Not only the Hindus and the American Indians think that it all may be a dream—a possibility which our bumptious narrator refuses to take seriously. Consider this from an American humorist:
“Strange that you should not have suspected, years ago, centuries, ages, aeons ago! for you have existed, companionless, through all the eternities. Strange, indeed, that you should not have suspected that your universe and its contents were only dreams, visions, fictions! Strange, because they are so frankly and hysterically insane—like all dreams: a God who could make good children as easily as bad, yet preferred to make bad ones; who could have made every one of them happy, yet never made a single happy one; who made them prize their bitter life, yet stingily cut it short; who gave his angels eternal happiness unearned, yet required his other children to earn it; who gave his angels painless lives, yet cursed his other children with biting miseries and maladies of mind and body; who mouths justice and invented hell—mouths mercy, and invented hell—mouths golden rules, and forgiveness multiplied by seventy times seven, and invented hell; who mouths morals to other people and has none himself; who frowns upon crimes, yet commits them all; who created man without invitation, then tries to shuffle the reponsibility for man’s acts upon man, instead of honorably placing it where it belongs, upon himself; and finally, with altogether divine obtuseness, invites this poor abused slave to worship him!…
“You perceive, now, that these things are all impossible, except in a dream. You perceive that they are pure and puerile insanities, the silly creations of an imagination that is not conscious of its freaks—in a word, that they are a dream, and you the maker of it. The dream marks are all present—you should have recognized them earlier …
“It is true, that which I have revealed to you: there is no God, no universe, no human race, no earthly life, no heaven, no hell. It is all Dream, a grotesque and foolish dream. Nothing exists but You. And you are but a Thought—a vagrant Thought, a useless Thought, a homeless Thought, wandering forlorn among the empty eternities!”
See what I mean by humorist? Laugh, I thought I’d die.

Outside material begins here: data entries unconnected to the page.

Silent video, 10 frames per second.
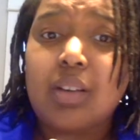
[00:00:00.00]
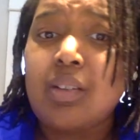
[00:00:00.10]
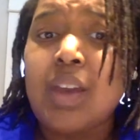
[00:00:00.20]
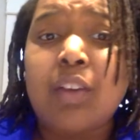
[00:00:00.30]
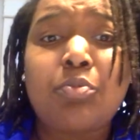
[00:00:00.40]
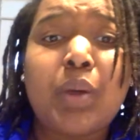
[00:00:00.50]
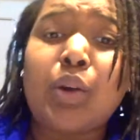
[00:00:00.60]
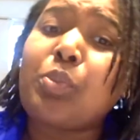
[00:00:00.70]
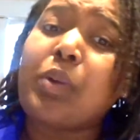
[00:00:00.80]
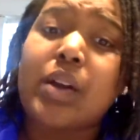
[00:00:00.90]
They have been
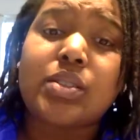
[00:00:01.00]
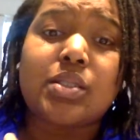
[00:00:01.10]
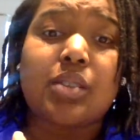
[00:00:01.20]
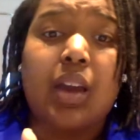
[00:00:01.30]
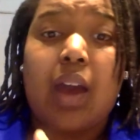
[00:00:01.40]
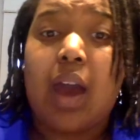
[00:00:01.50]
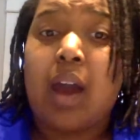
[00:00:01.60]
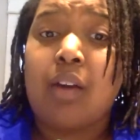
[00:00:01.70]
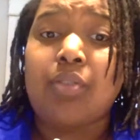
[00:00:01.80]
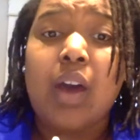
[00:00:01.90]
oppressed. They
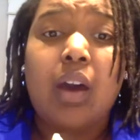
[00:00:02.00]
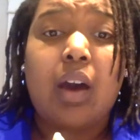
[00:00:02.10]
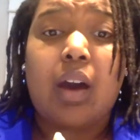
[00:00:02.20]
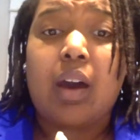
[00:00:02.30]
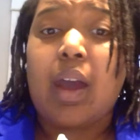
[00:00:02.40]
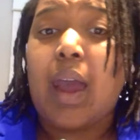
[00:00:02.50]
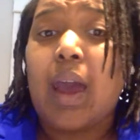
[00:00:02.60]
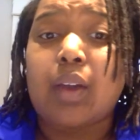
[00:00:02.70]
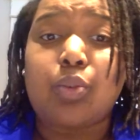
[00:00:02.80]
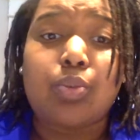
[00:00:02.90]
have
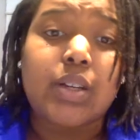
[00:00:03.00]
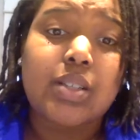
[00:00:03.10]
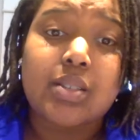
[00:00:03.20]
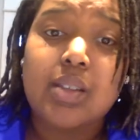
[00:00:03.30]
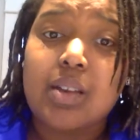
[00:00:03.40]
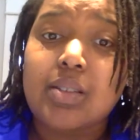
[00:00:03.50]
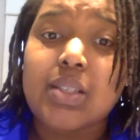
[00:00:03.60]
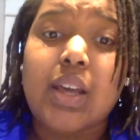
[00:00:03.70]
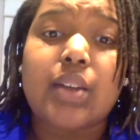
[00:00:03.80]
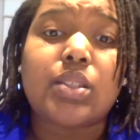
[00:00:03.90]
had racist things
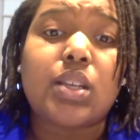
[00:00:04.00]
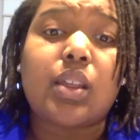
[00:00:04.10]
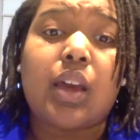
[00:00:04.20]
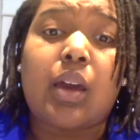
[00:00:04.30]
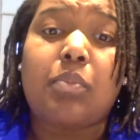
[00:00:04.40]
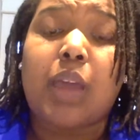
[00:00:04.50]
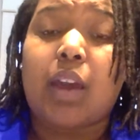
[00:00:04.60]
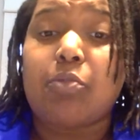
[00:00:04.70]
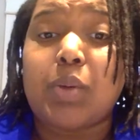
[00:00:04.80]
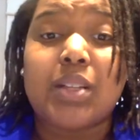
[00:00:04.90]
said to them. They
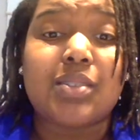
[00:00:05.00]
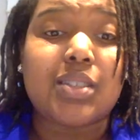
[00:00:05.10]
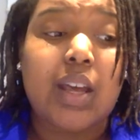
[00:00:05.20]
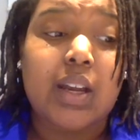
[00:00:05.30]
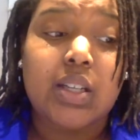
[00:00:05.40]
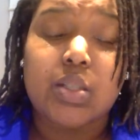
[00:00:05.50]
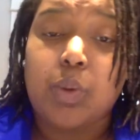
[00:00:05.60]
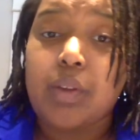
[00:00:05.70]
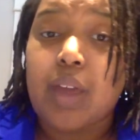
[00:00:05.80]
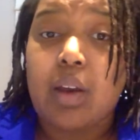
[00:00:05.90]
have been in settings
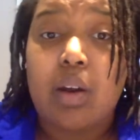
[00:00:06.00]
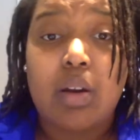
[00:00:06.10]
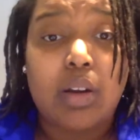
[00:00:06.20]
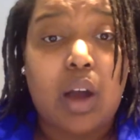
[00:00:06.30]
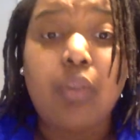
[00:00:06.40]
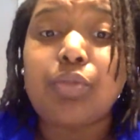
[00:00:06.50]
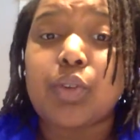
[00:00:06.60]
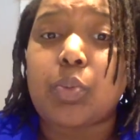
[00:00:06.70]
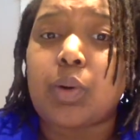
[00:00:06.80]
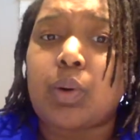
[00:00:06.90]
where they are
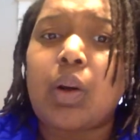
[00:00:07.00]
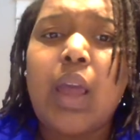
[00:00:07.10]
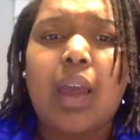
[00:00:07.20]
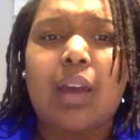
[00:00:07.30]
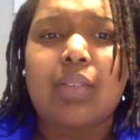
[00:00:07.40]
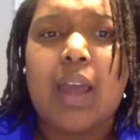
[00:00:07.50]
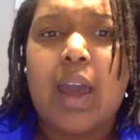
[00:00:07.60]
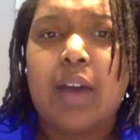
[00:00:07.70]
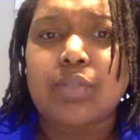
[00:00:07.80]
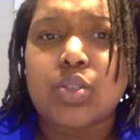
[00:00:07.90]
uncomfortable and they
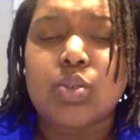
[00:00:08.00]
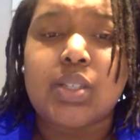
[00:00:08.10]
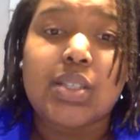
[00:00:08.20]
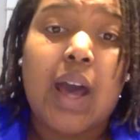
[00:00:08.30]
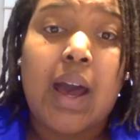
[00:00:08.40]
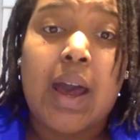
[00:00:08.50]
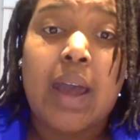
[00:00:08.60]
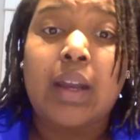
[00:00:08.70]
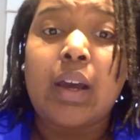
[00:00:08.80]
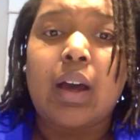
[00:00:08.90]
have to decide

Presumably Mark Twain felt quite pleased with himself when he thus ended his last story “The Mysterious Stranger.” But even the narrator of this tale, who is no philosophical sophisticate as the reader doubtless perceives by now, would point out that you can’t have a dream without a dreamer, a thought without a thinker, a story without a storyteller. Nor can you tell a story without a purpose, even if as in the case of the elderly and bitter Twain, the purpose is to insist that there is no purpose.
Thus the one whom my narrator calls Shags is probably right: our lives are stories which God tells, thoughts which God thinks, dreams which God dreams.
The issue then is not whether there is a Dreamer. The issue rather—and the data are ambiguous—is whether dreams come true.